**What is being asked:** Take every line from the material that has the word "with" in it.

**Given entries:**
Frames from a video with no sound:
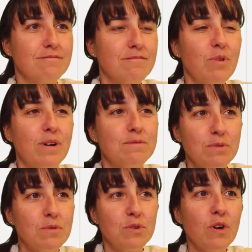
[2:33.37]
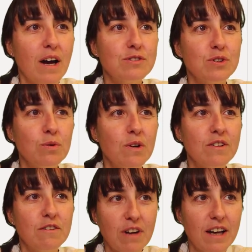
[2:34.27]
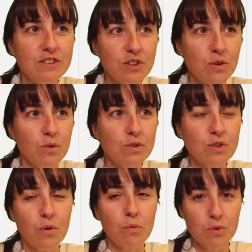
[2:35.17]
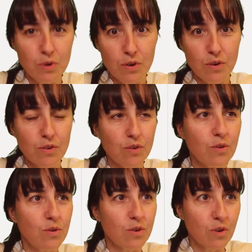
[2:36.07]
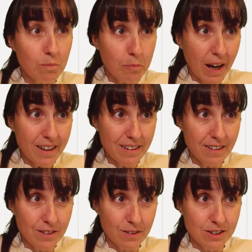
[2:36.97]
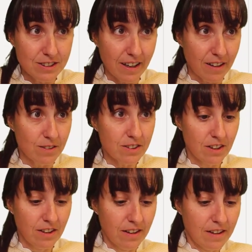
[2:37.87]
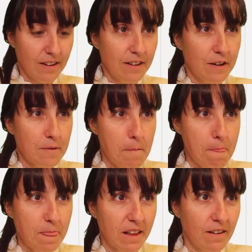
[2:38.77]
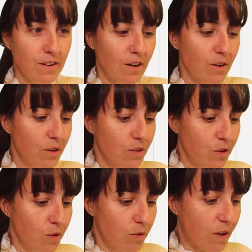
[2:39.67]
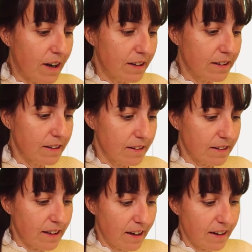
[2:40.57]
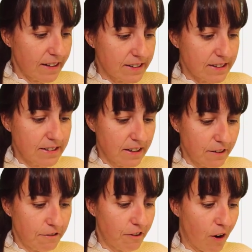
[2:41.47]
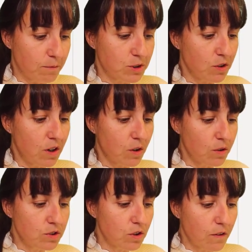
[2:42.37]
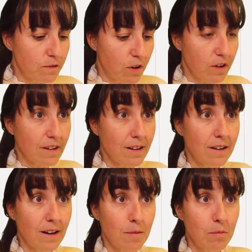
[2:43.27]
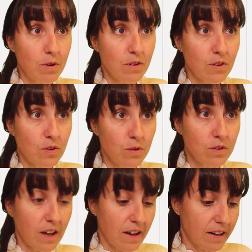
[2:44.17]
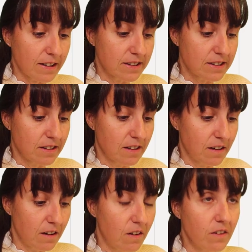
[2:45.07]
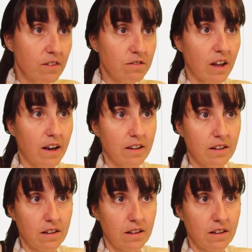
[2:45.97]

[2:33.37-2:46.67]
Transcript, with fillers: well, you have to do it on the fly too. So what you're going to do, you go back here to sales, and then you're going to write text from. So you're going to convert the number to text on the fly,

**Solution to this exercise:**
Frames from a video with no sound:
Transcript, with fillers: well, you have to do it on the fly too. So what you're going to do, you go back here to sales, and then you're going to write text from. So you're going to convert the number to text on the fly,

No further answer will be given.